Jacinta Maude (Australia)
Medium: Repurposed household linen, silk and cotton, organic materials, cotton thread
Size: 21 x 29cm
The work Latent explores traumatic memory through fragmentation and material traces. The artist is interested in traumatic memory and family secrets held tight and revealed as invisible psychological burdens.
Working with everyday materials commonly found in the family home, the artist has taken a swatch of linen, once a complete table-cloth tasked with protecting furniture from damage, and reduced it to a stained remnant. Like a sampler of residual marks, the work reveals tints like unhealed bruises endlessly appearing as well as acts of repair, outlines, cover ups, and spaces where something has been removed.

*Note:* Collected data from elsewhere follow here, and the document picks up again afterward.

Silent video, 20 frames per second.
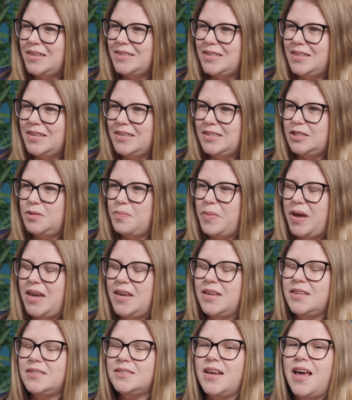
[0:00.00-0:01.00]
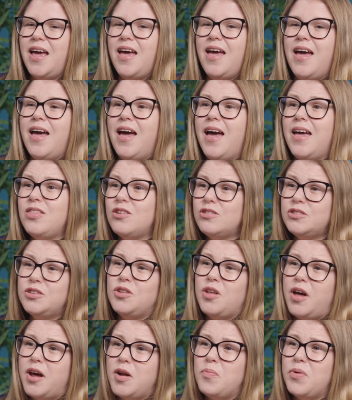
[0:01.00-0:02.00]
to this space, and there's a
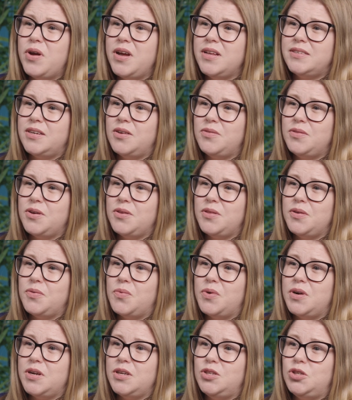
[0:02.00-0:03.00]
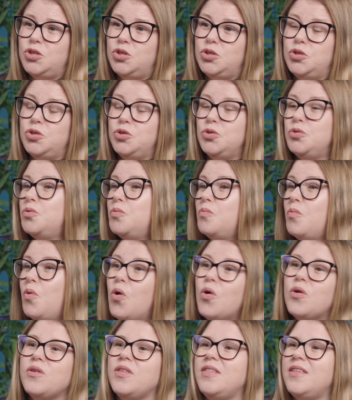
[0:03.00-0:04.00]
lot of brands out there that want to do
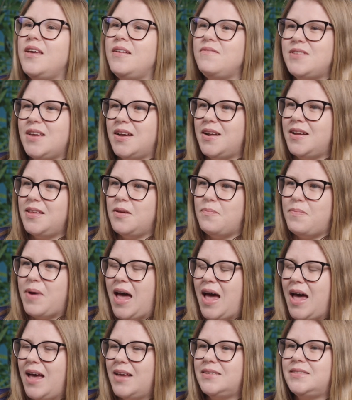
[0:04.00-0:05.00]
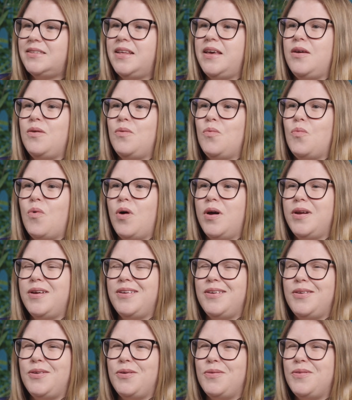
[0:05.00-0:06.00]
more than they've done in the past. They want
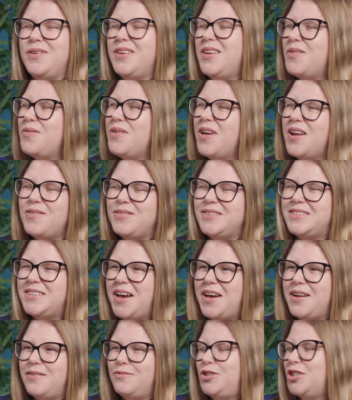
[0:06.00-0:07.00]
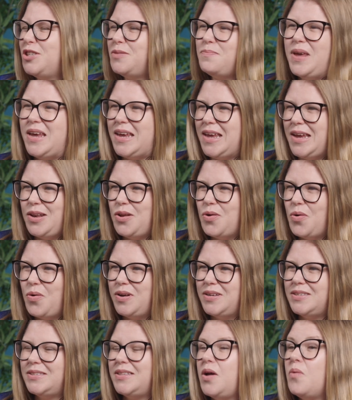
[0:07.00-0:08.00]
to, get outside of just making
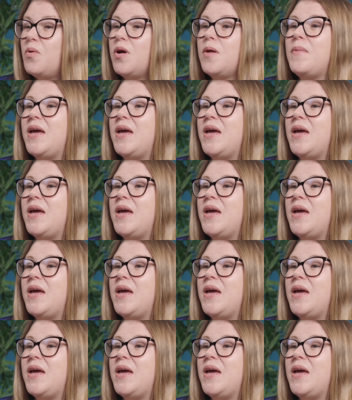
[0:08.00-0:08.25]
noise, and they want toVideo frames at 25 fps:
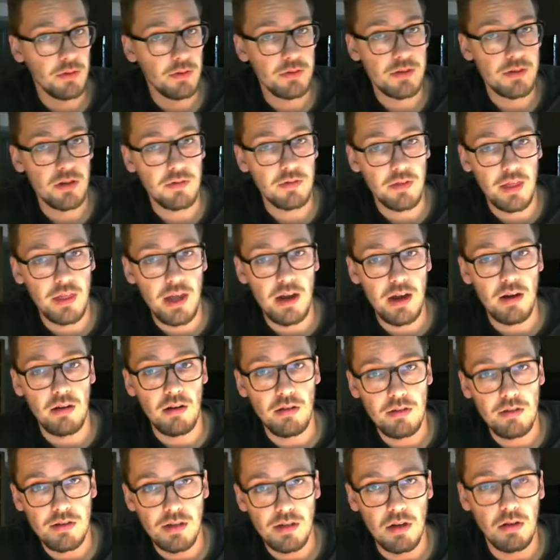over there,
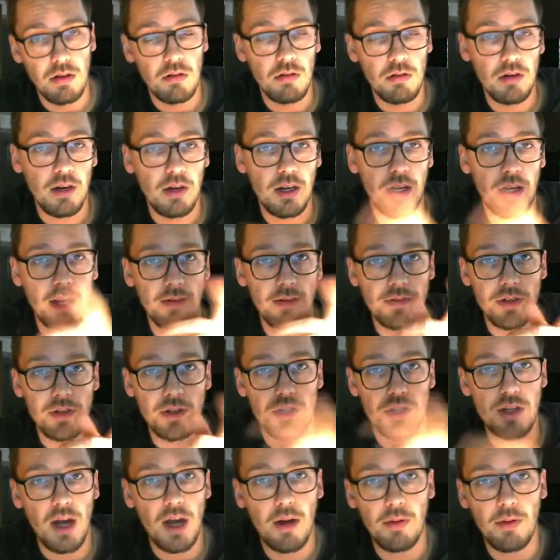so I have to
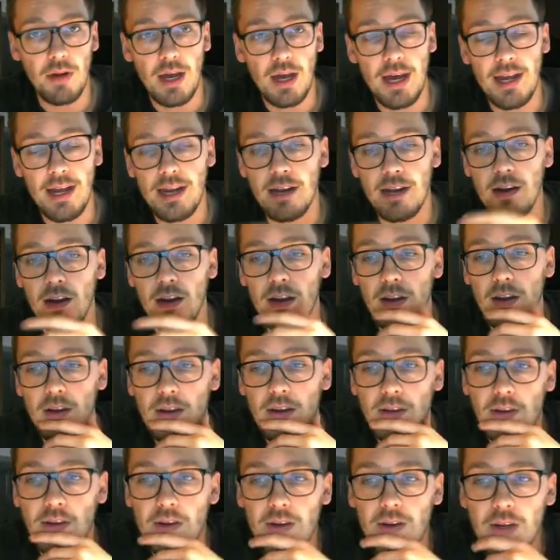shout at it
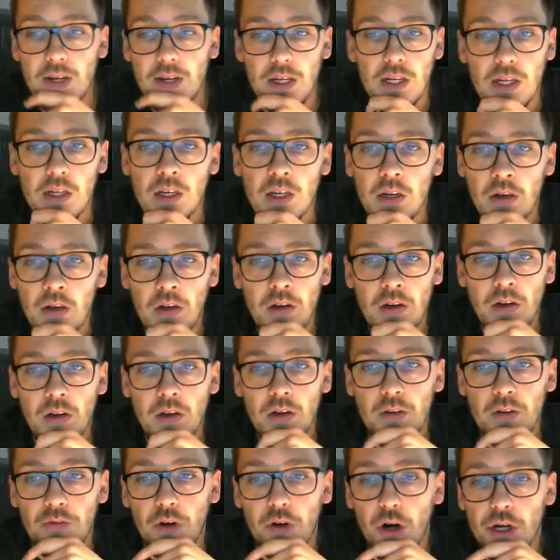
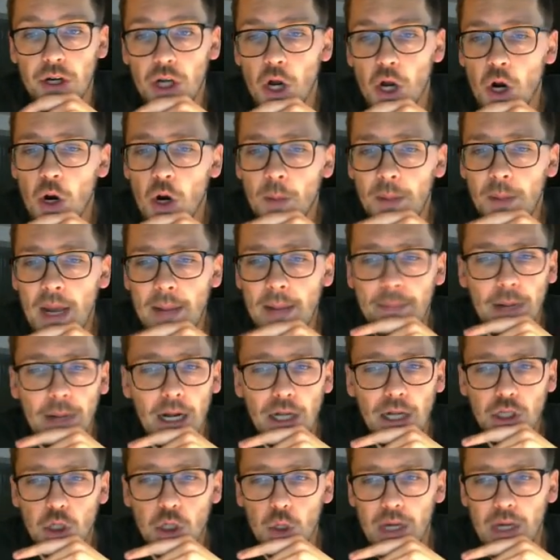for you
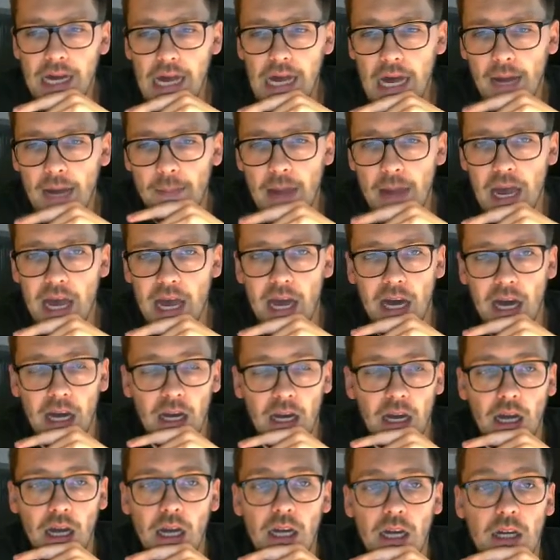people to hear me.
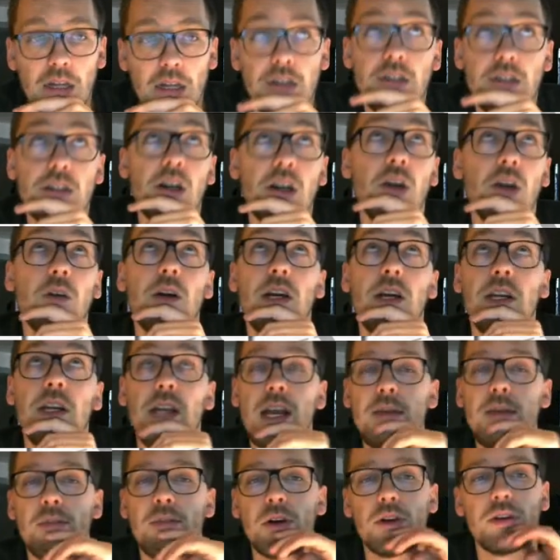Sorry,
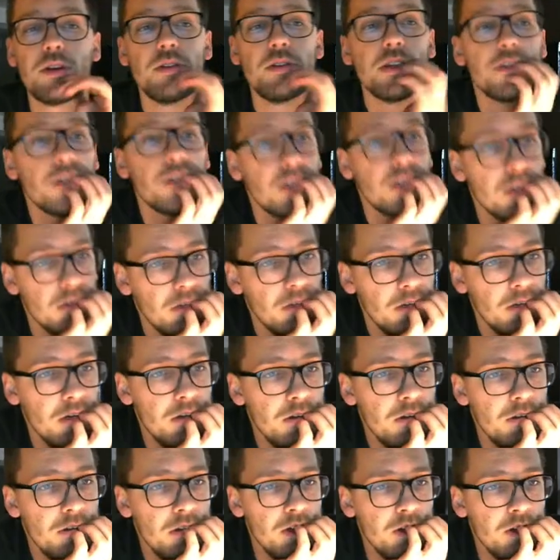neighbors.
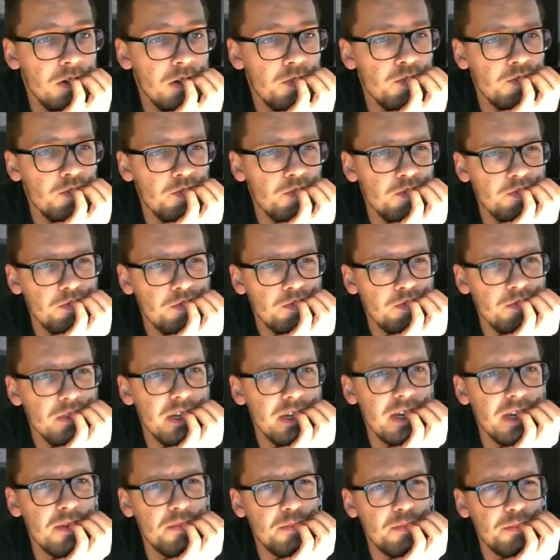
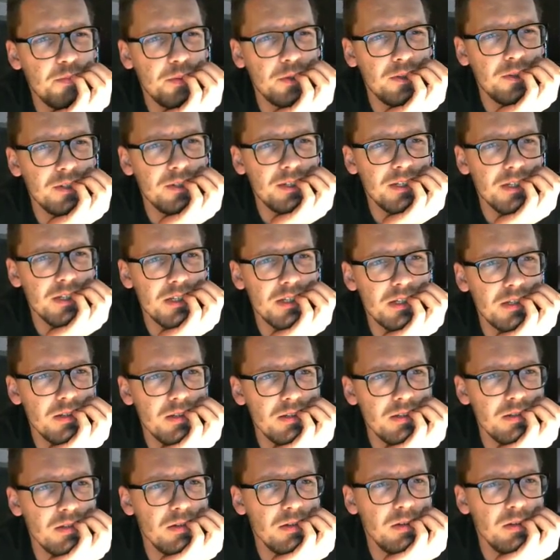Input.
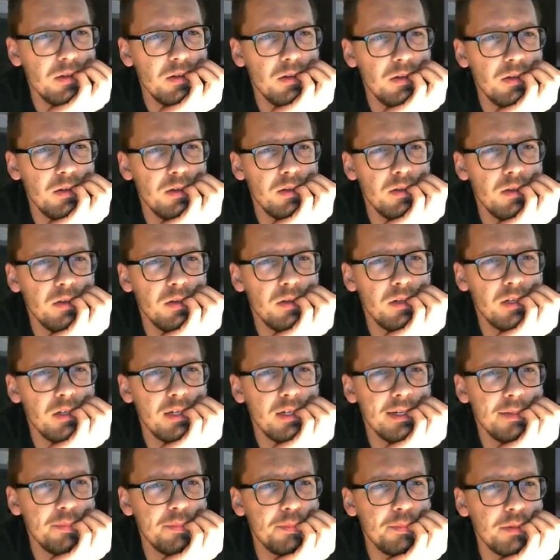
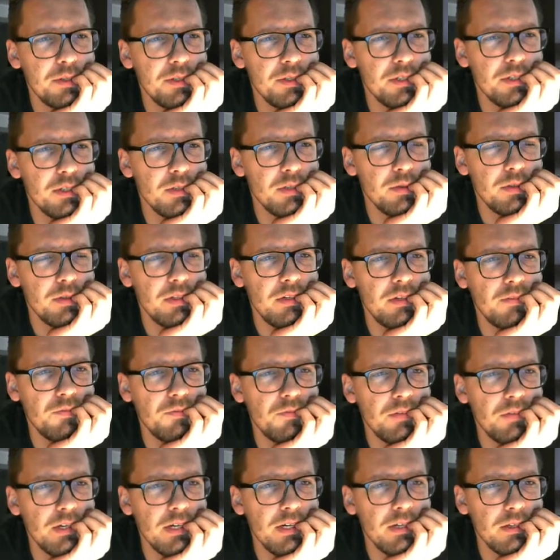Output shows the
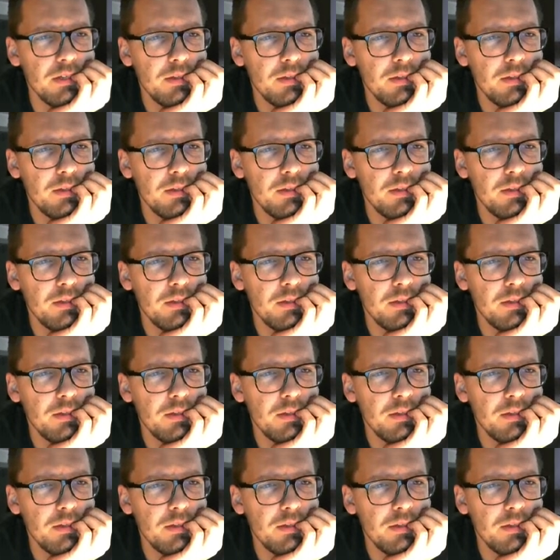effect.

The marks reflect the signs of something hidden and something new – pointing to a dynamic between obfuscation and outlines of healing. Elucidating an evocation of loss through the burden of secretes held tightly, the artist discovered a process of identification as a pathway towards potential resilience.
Maude is a multidiscipline artist, her practice combines painting, photography and the moving image to explore themes of traumatic memory and domesticity. Her inspiration is grounded in her daily experiences and she intertwines her role as mother and artist.
The eternal stress of time and the persistent need to do many things force her to exploit herself, and her role as a caregiver. Maude often shows herself in the work to ground it in reality and to reflect her frustration with socially constructed expectations of motherhood and feelings of failure if these constructed expectations are not met.
Maude uses basic domestic materials, ready-made, or repurposed – very often they are personal objects from her family home. She’ll capture her everyday activities on video, which she projects or places within installations.
Her works are concerned with psychological burden. She uses mundane, everyday domestic chores as a reference for the often-invisible mental load carried with care giving and traumatic memory. The overwhelming, repetitive physicality of the everyday acts are shown through slow motion, looped footage projected onto household objects such as an up-turned table. She includes jarring sound recordings taken from her home – the washing machine on spin cycle, the motor whirring and clicking to a halt plays while dirty washing lays on the floor in a piled heap. Recently the artist has incorporated remnants of soiled household linen into her practice to explore the notion of repair and resilience.